● Work order: Search the data below for the string "second". Extract every line that contains it.

[Dataset entries]
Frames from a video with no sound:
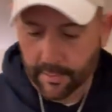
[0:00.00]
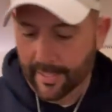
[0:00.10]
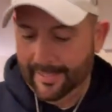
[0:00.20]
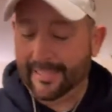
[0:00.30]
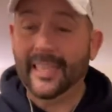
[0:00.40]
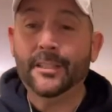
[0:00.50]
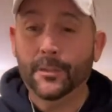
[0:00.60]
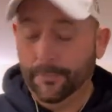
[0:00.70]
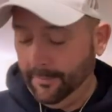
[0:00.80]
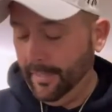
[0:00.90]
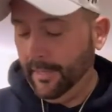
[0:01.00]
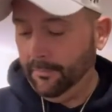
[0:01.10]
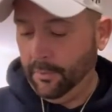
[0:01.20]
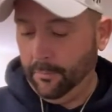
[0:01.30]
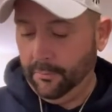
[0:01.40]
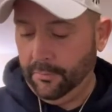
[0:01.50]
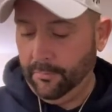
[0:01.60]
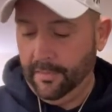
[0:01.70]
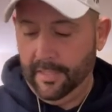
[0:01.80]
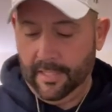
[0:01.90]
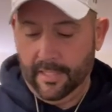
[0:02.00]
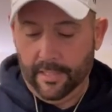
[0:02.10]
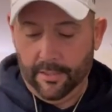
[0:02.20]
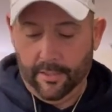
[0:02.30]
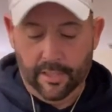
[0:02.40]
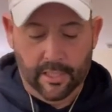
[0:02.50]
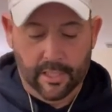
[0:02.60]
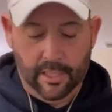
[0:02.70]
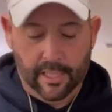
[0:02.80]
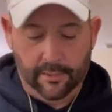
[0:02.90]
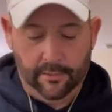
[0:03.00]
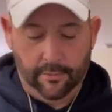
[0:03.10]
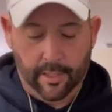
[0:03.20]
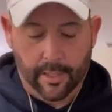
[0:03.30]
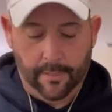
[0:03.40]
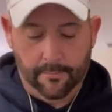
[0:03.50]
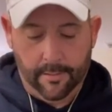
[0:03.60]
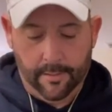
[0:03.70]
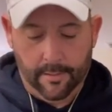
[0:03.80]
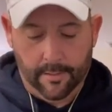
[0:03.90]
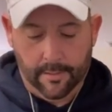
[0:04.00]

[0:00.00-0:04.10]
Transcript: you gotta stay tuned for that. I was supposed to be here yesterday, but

---

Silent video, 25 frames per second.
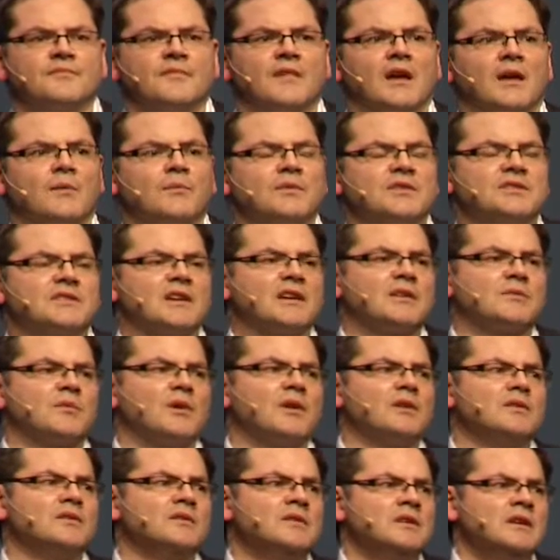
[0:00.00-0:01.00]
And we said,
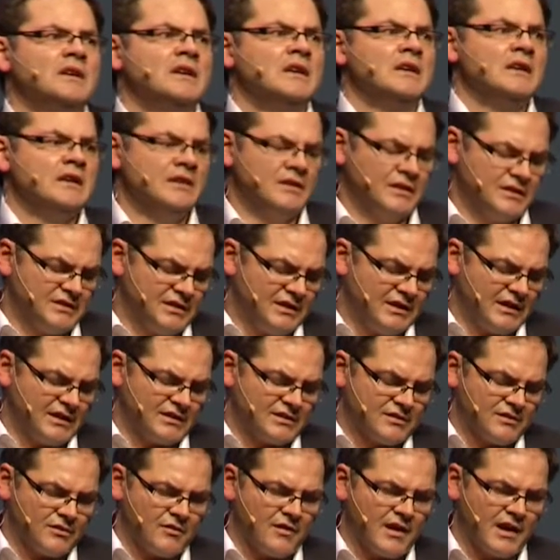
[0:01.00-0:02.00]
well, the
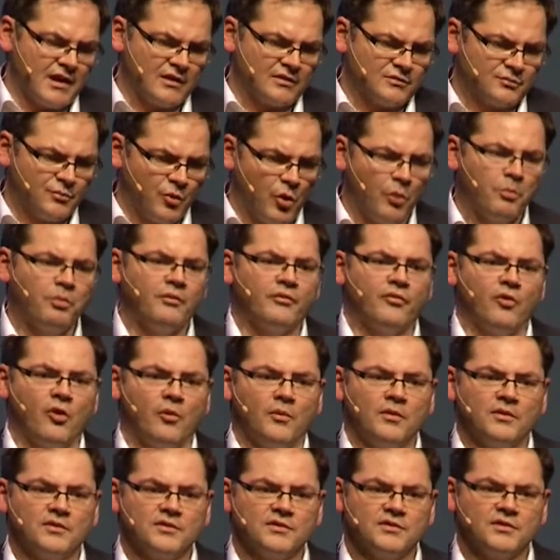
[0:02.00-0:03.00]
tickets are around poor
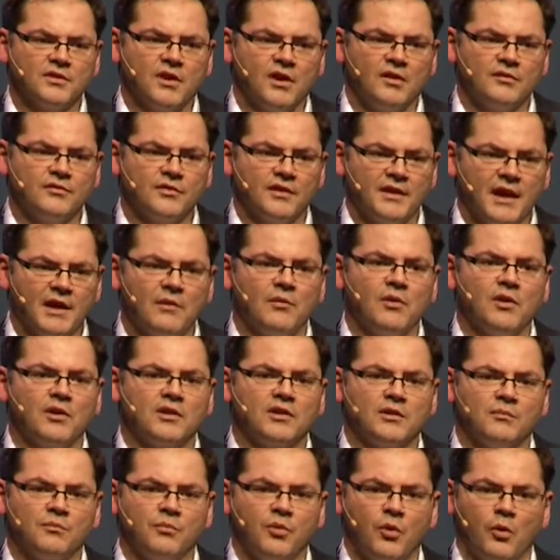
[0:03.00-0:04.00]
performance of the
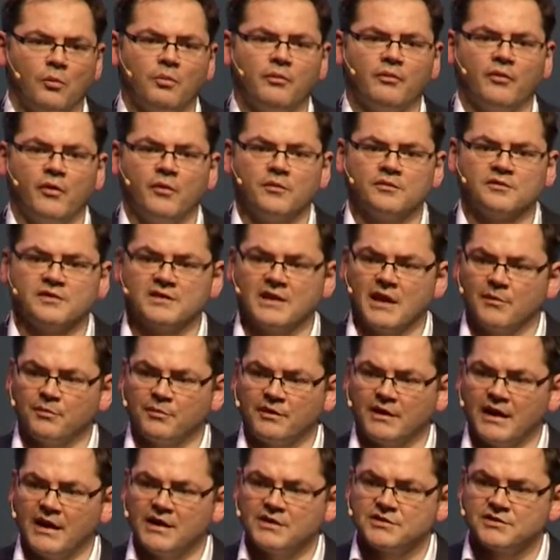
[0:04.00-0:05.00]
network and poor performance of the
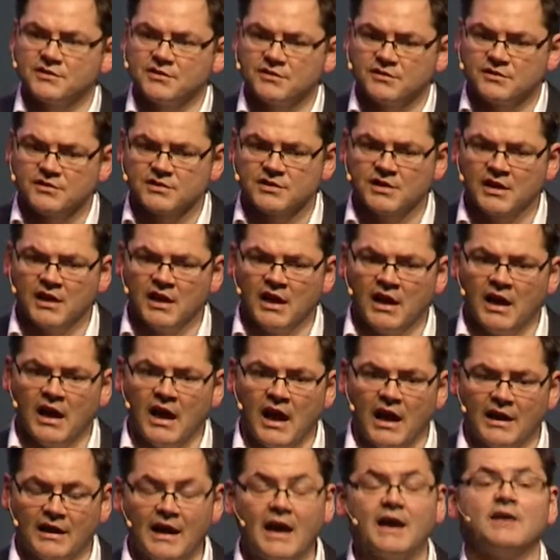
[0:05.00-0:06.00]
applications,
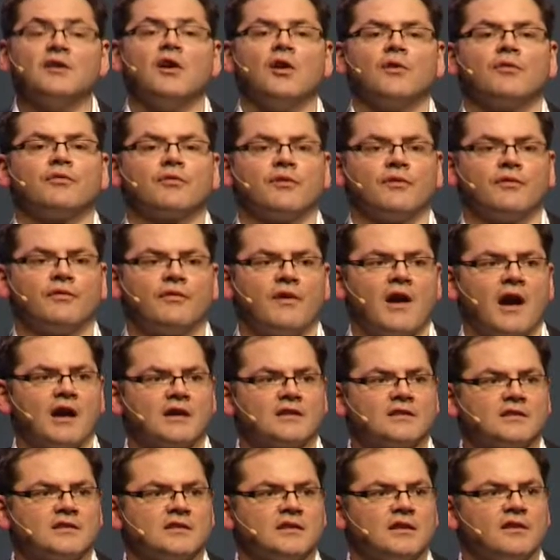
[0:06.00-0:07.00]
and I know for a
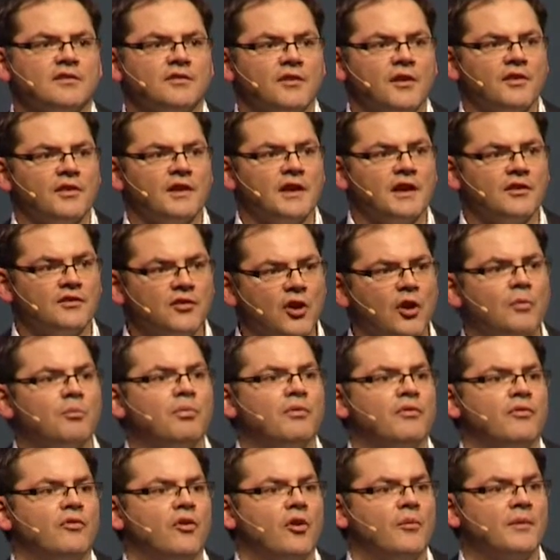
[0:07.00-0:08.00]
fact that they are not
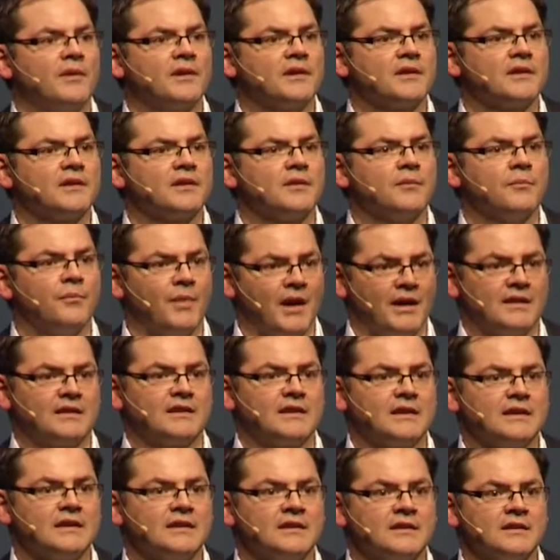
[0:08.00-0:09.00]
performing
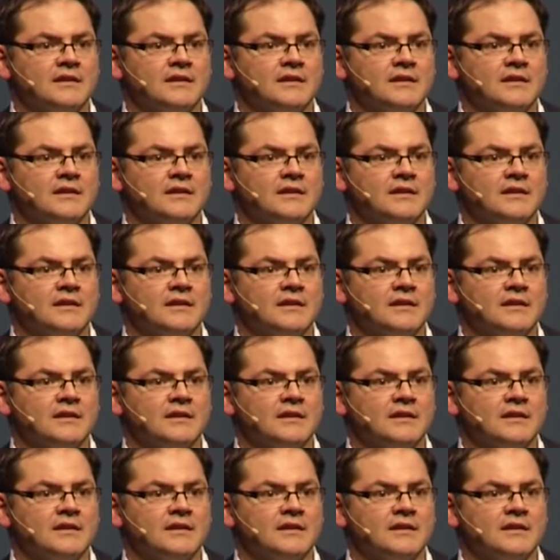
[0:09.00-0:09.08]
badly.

==

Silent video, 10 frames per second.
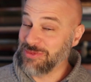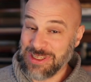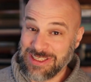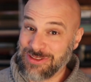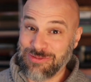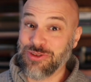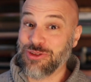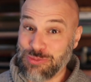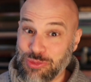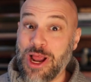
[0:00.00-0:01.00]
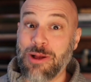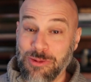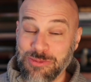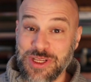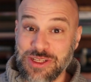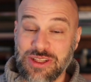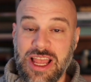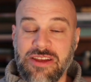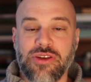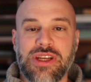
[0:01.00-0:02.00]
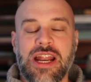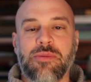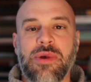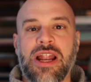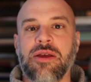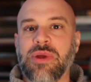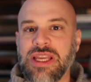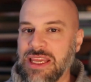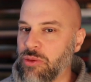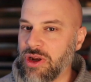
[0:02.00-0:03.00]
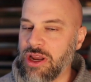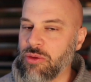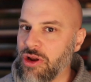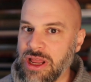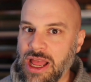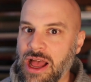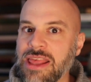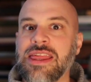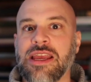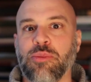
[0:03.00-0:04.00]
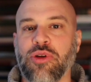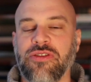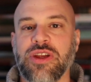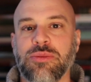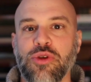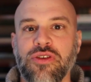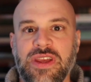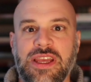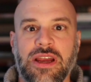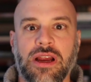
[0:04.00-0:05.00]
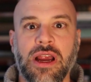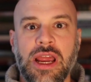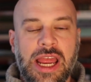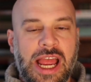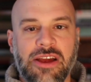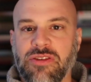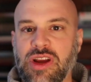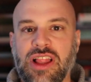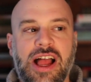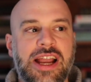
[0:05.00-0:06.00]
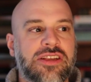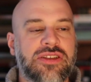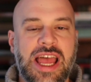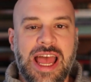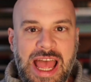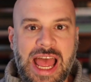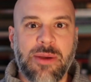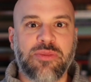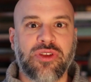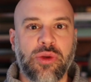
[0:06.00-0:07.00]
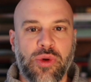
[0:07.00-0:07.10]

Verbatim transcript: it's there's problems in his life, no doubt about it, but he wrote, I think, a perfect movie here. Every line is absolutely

● Task answer:
Silent video, 25 frames per second.
Silent video, 10 frames per second.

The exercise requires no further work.